> _About this task_:
Copy every line of the records exactly, without including the images.

Stored data entries
= = = = =

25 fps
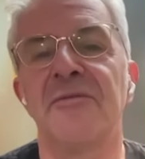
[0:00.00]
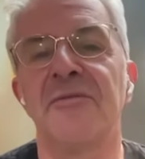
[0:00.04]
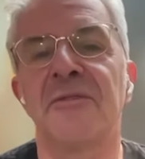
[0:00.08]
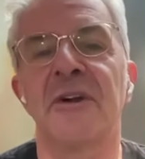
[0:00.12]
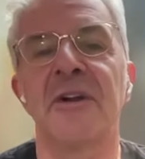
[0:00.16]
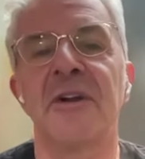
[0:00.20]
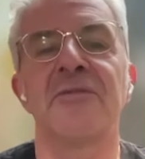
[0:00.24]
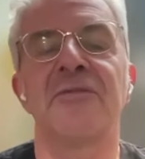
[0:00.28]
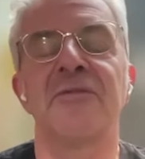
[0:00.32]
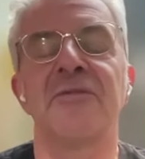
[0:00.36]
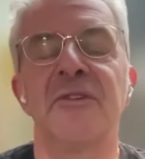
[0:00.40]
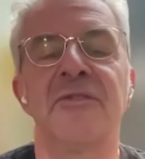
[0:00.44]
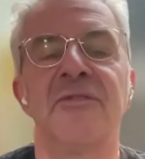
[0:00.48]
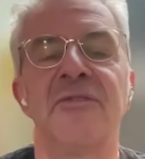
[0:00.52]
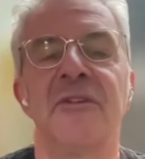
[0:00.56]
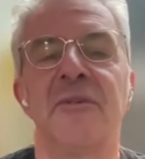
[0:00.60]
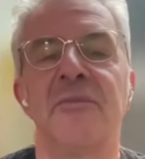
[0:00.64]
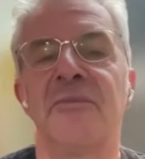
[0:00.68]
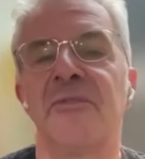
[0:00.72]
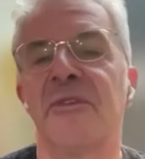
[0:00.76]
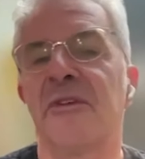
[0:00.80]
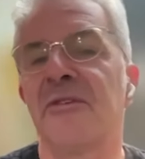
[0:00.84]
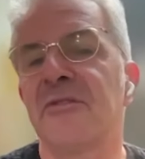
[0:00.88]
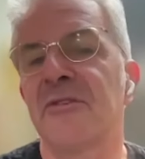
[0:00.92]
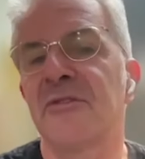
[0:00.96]
front of
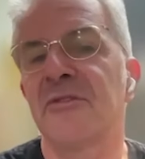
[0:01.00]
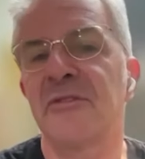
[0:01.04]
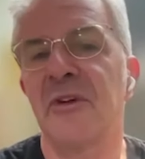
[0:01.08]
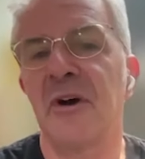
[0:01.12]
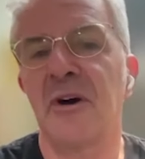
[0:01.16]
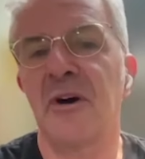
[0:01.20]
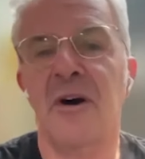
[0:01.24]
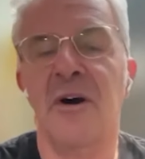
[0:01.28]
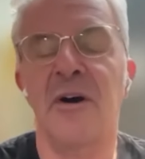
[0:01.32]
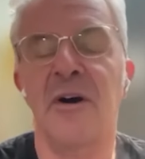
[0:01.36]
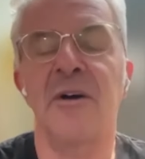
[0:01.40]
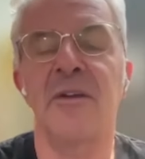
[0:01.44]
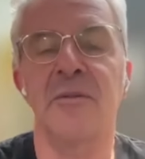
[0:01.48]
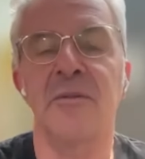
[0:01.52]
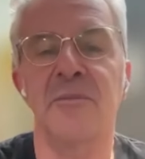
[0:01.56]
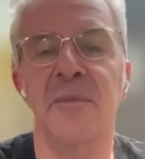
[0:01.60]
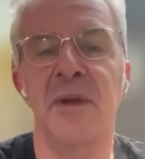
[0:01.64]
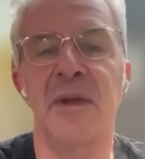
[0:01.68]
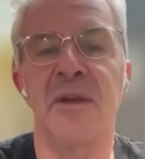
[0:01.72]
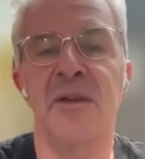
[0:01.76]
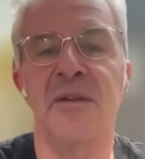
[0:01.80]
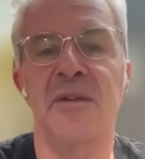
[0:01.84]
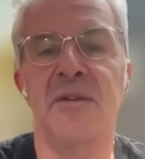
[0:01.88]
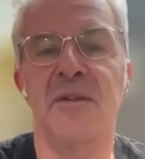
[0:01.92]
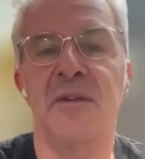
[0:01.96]
systems that just
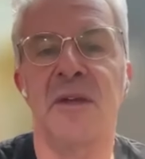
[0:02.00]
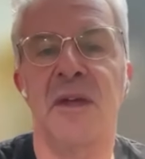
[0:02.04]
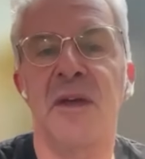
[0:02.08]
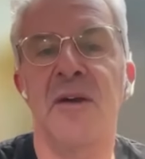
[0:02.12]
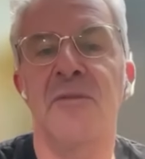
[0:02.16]
automate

= = = = =

> _Answer to the exercise_:
25 fps
[0:00.00]
[0:00.04]
[0:00.08]
[0:00.12]
[0:00.16]
[0:00.20]
[0:00.24]
[0:00.28]
[0:00.32]
[0:00.36]
[0:00.40]
[0:00.44]
[0:00.48]
[0:00.52]
[0:00.56]
[0:00.60]
[0:00.64]
[0:00.68]
[0:00.72]
[0:00.76]
[0:00.80]
[0:00.84]
[0:00.88]
[0:00.92]
[0:00.96]
front of
[0:01.00]
[0:01.04]
[0:01.08]
[0:01.12]
[0:01.16]
[0:01.20]
[0:01.24]
[0:01.28]
[0:01.32]
[0:01.36]
[0:01.40]
[0:01.44]
[0:01.48]
[0:01.52]
[0:01.56]
[0:01.60]
[0:01.64]
[0:01.68]
[0:01.72]
[0:01.76]
[0:01.80]
[0:01.84]
[0:01.88]
[0:01.92]
[0:01.96]
systems that just
[0:02.00]
[0:02.04]
[0:02.08]
[0:02.12]
[0:02.16]
automate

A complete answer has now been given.